Management in the North-East Atlantic has unfortunately failed to keep pace with this rapid expansion.

The EU’s ‘deep-sea access regime’, which establishes the conditions and requirements for these fisheries, dates to 2002. Partly reflecting the general lack of knowledge about the deep-sea, the regulation could best be described as ‘management in the dark.’

It applies to only 24 of roughly 100 species captured, establishes no prerequisites for vessels to be authorised to fish, and sets no criteria for fixing fishing opportunities. Management has instead relied heavily on limiting the fishing capacity of the fleet – with limits that the European Commission later identified as being too high to be effective.

The 2002 regulation is also badly outdated, lagging far behind major international advances that have since been made in deep-sea management and conservation. It does not reflect international commitments made by the EU in 2006 and 2009, under UN General Assembly Resolutions that call upon states to sustainably manage fish stocks and protect vulnerable marine ecosystems from destructive fishing.

It also sets weaker standards for ecosystem protection than exist under the 2008 EU legislation on fishing in the high seas, leaving Europe’s own deep-sea ecosystems more vulnerable to adverse fisheries impacts than those that lie beyond.

Not surprisingly, the outcomes of the deep-sea access regime have been dismal.

Of the 24 species covered, 18 are now prohibited for capture because they were heavily overfished or are at risk of becoming so.
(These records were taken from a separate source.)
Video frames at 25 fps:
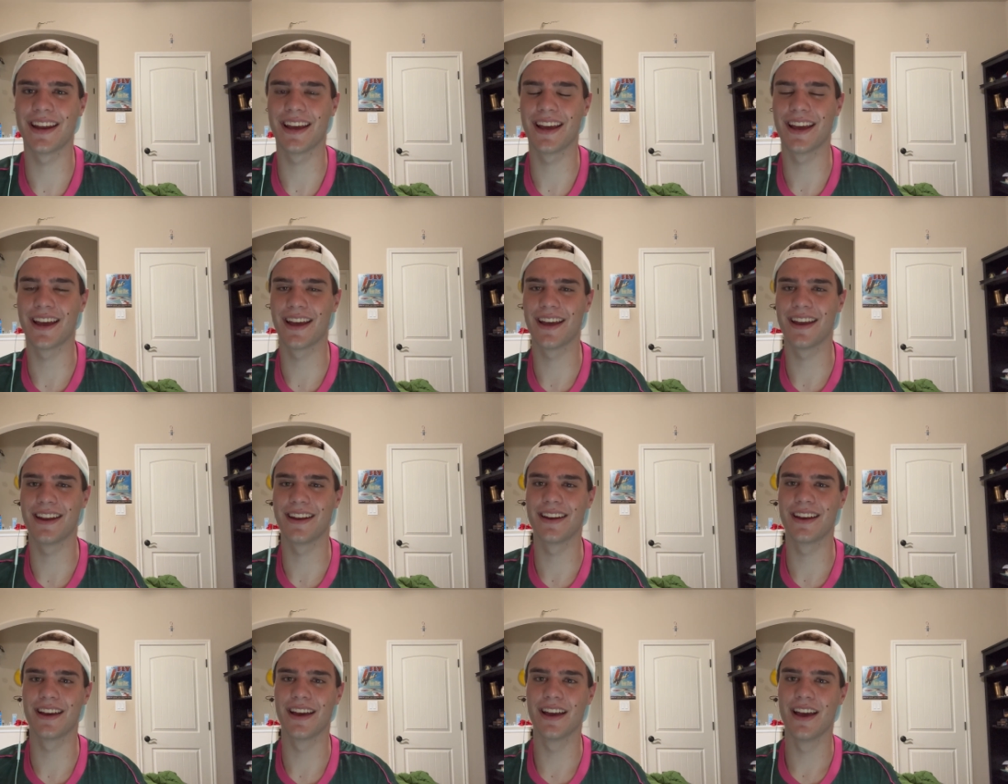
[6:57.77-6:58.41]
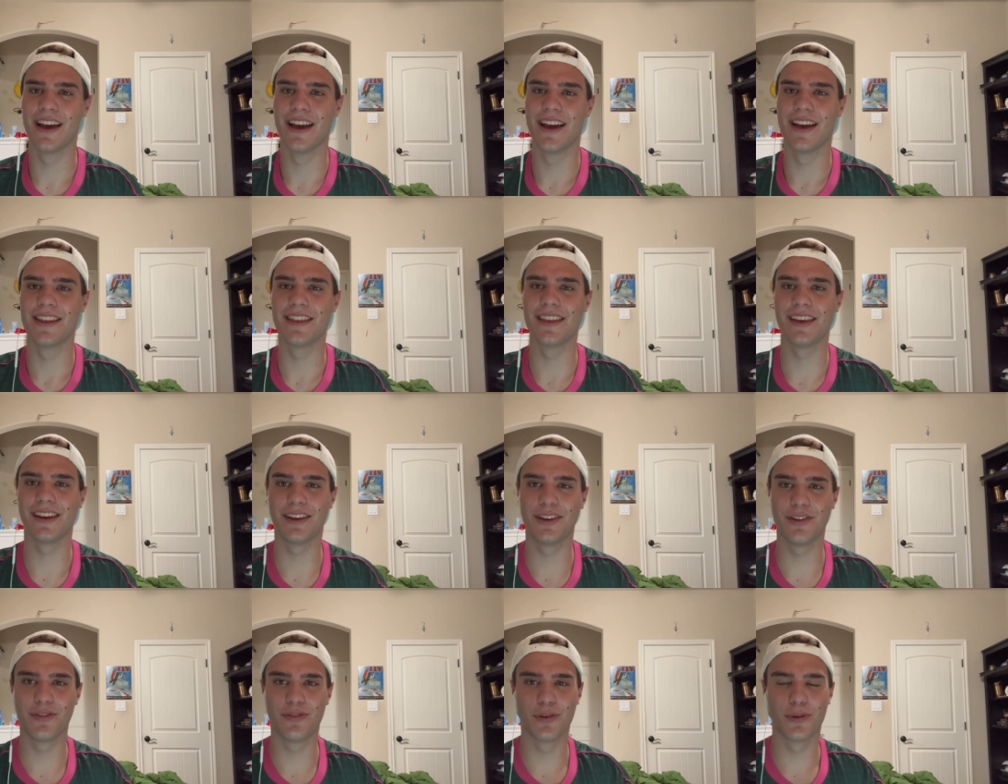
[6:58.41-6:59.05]
And
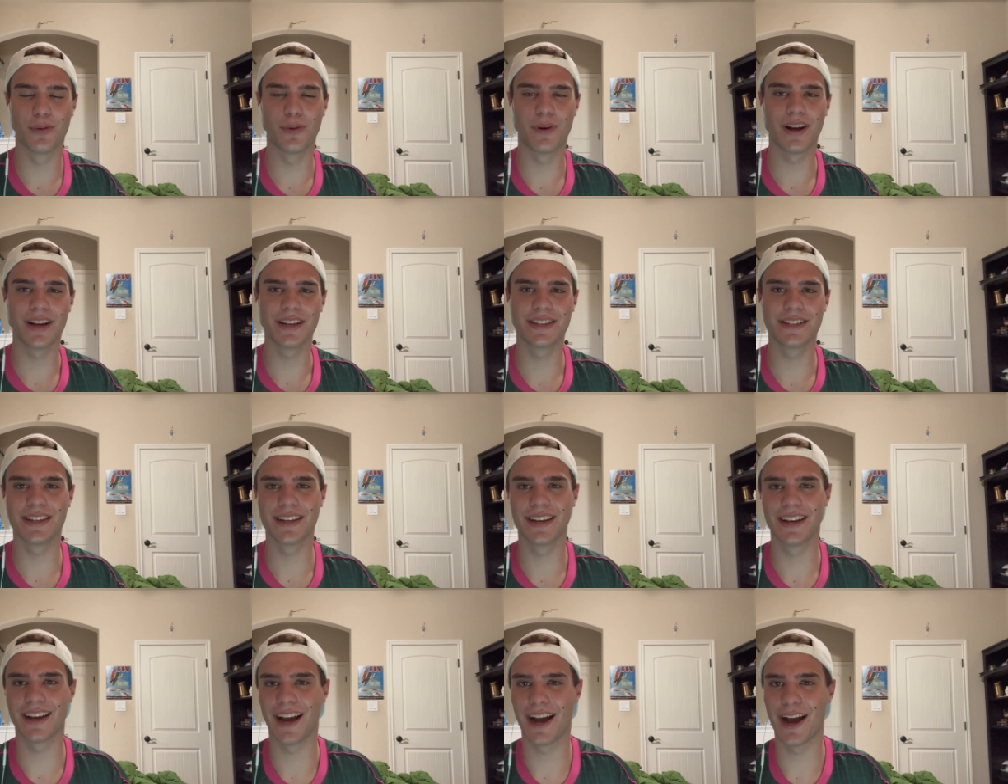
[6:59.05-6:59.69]
thank you for watching.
Only three species are thought to be in acceptable condition, and even this is true only of some stocks.

Damage to vulnerable marine ecosystems is on-going, with sobering reports from places such as the Rockall Bank, where scientific surveys found that trawling had already destroyed an area of corals that had been proposed for protection. Such high environmental costs are particularly difficult to justify given the limited contribution these fisheries make to the EU; in 2011, deep-sea species only accounted for 1% of all EU landings in the North-East Atlantic.

In 2012, five years after its formal review of the deep-sea access regime highlighted major failings, the European Commission finally released its proposal for a new regulation. It broadens the scope of management to include 54 species and lays out a wide array of measures, including a new system of authorising deep-sea fishing, requiring fishing opportunities to strictly follow scientific advice, and only permitting fishing in new areas if doing so will not damage vulnerable marine ecosystems.
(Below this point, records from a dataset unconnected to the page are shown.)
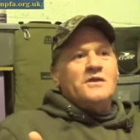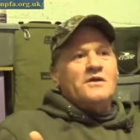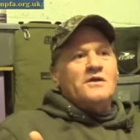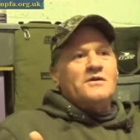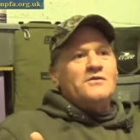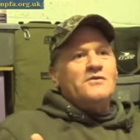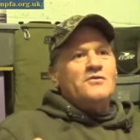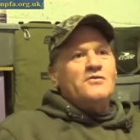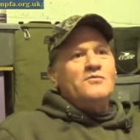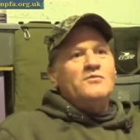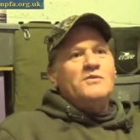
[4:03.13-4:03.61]

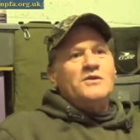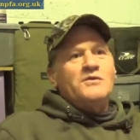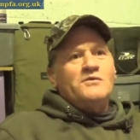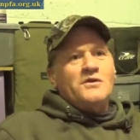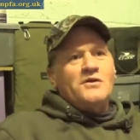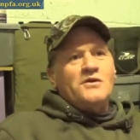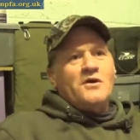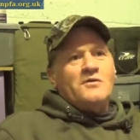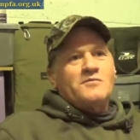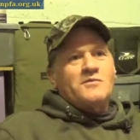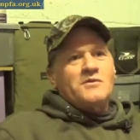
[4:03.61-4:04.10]
Normally when
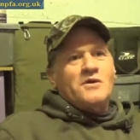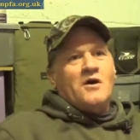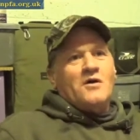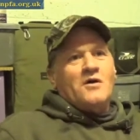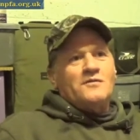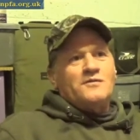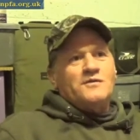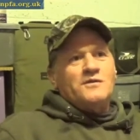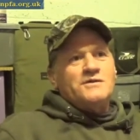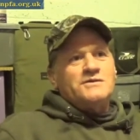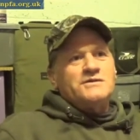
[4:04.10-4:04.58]
I'm carp
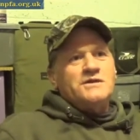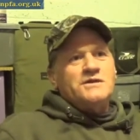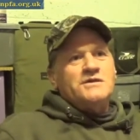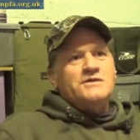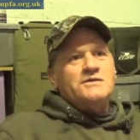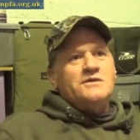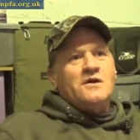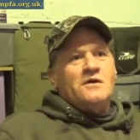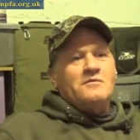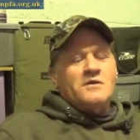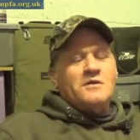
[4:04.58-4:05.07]
fishing,
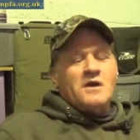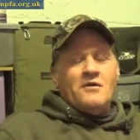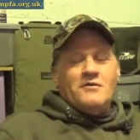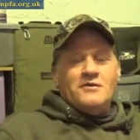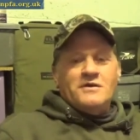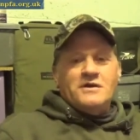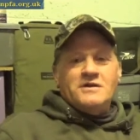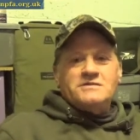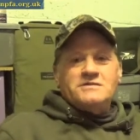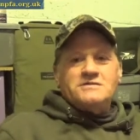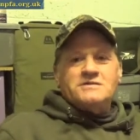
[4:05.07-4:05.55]
I'm going
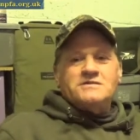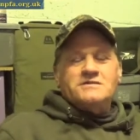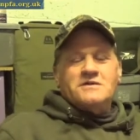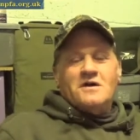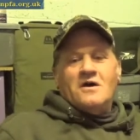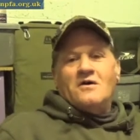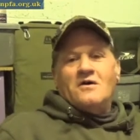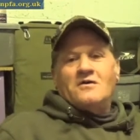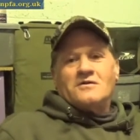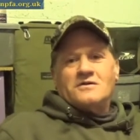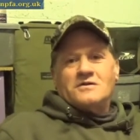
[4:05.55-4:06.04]
into
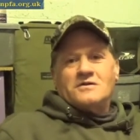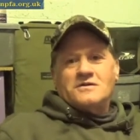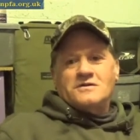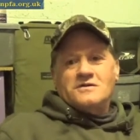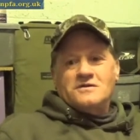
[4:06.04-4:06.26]
dark,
The most controversial element of the proposal is the phase-out of directed fishing for deep-sea species with two types of fishing gear – bottom trawls and gillnets – which are known to capture particularly high levels of by-catch and to damage deep-sea ecosystems.
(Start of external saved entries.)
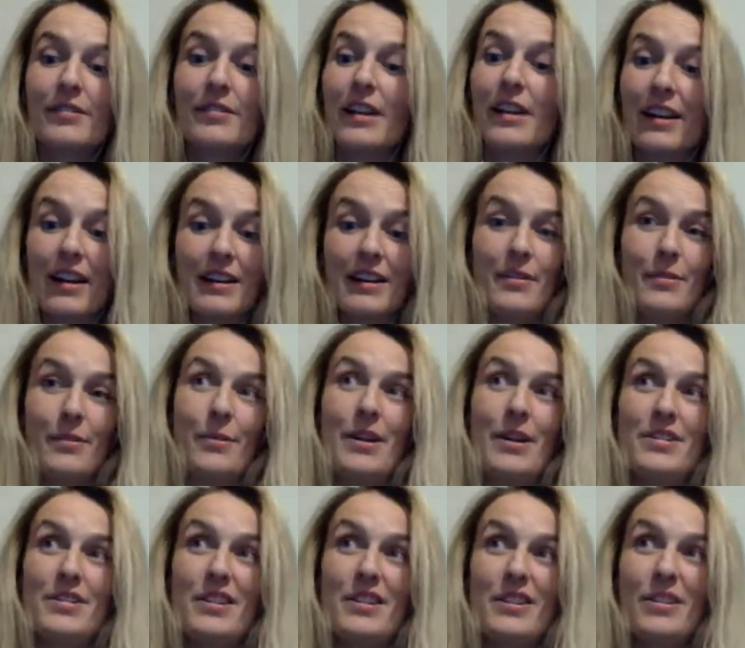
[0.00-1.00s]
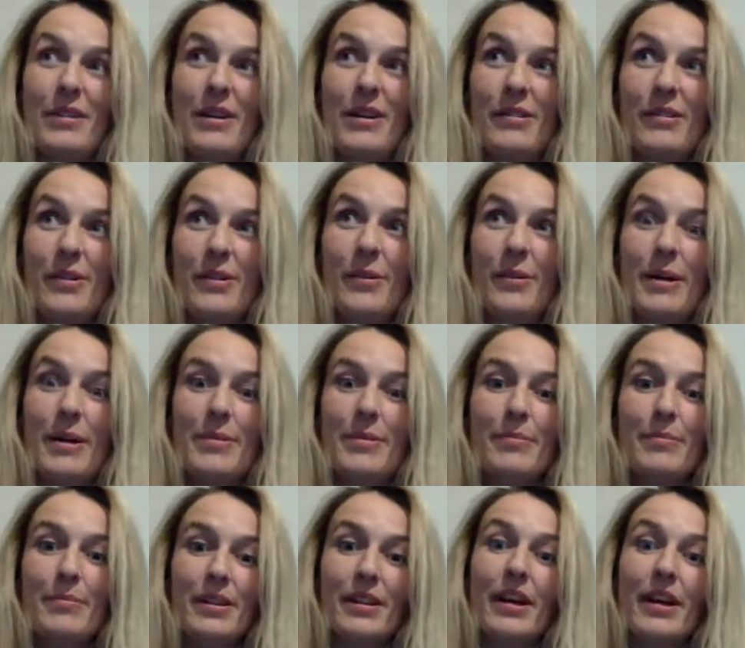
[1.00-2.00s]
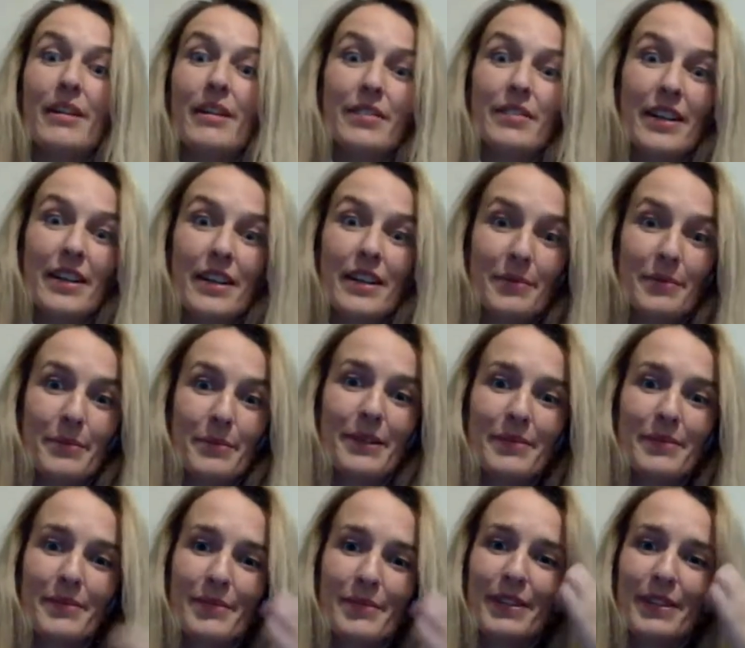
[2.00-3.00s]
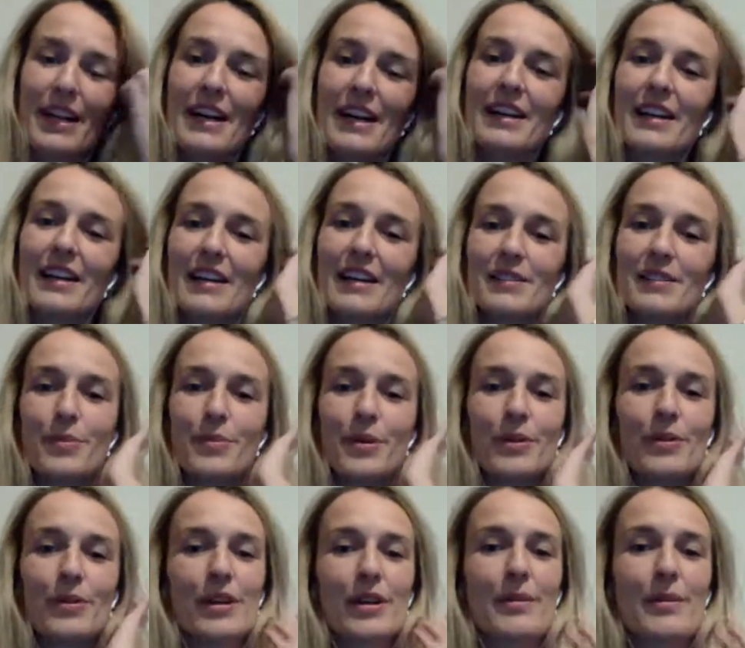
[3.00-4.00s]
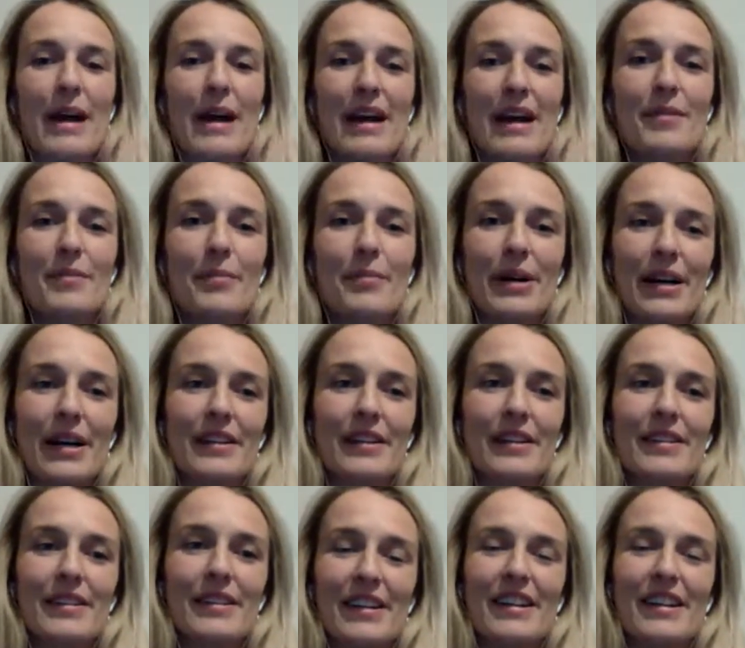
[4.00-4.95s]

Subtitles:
Like, I didn't watch it, so I don't know why people love him like as Broken Matt, but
This significant measure would help to shift deep-sea fisheries toward lower impact, more selective alternatives, but has met with strong opposition from the fishing industry. The phase-out has thus regrettably been the sole point of debate within the Parliament’s Fisheries Committee, at the expense of other urgently needed changes, and has also been used as an excuse to delay the process by months. Similarly, the Council has not yet even begun to discuss the file, despite highlighting the issue as a priority for completion under its 18-month work programme.

Given the blatant need for real management of deep‐sea fisheries in the North‐East Atlantic, a knee-jerk, industry-driven reaction against the proposed phase-out should not be permitted to derail the entire process.

Deep-sea ecosystems in the North-East Atlantic have been lacking real, precautionary management for far too long to let this opportunity sink. The Fisheries Committee vote is currently scheduled for 4 November.

The writer is executive director of Oceana in Europe

Disclaimer

The views expressed in this opinion piece are the author's, not those of EUobserver.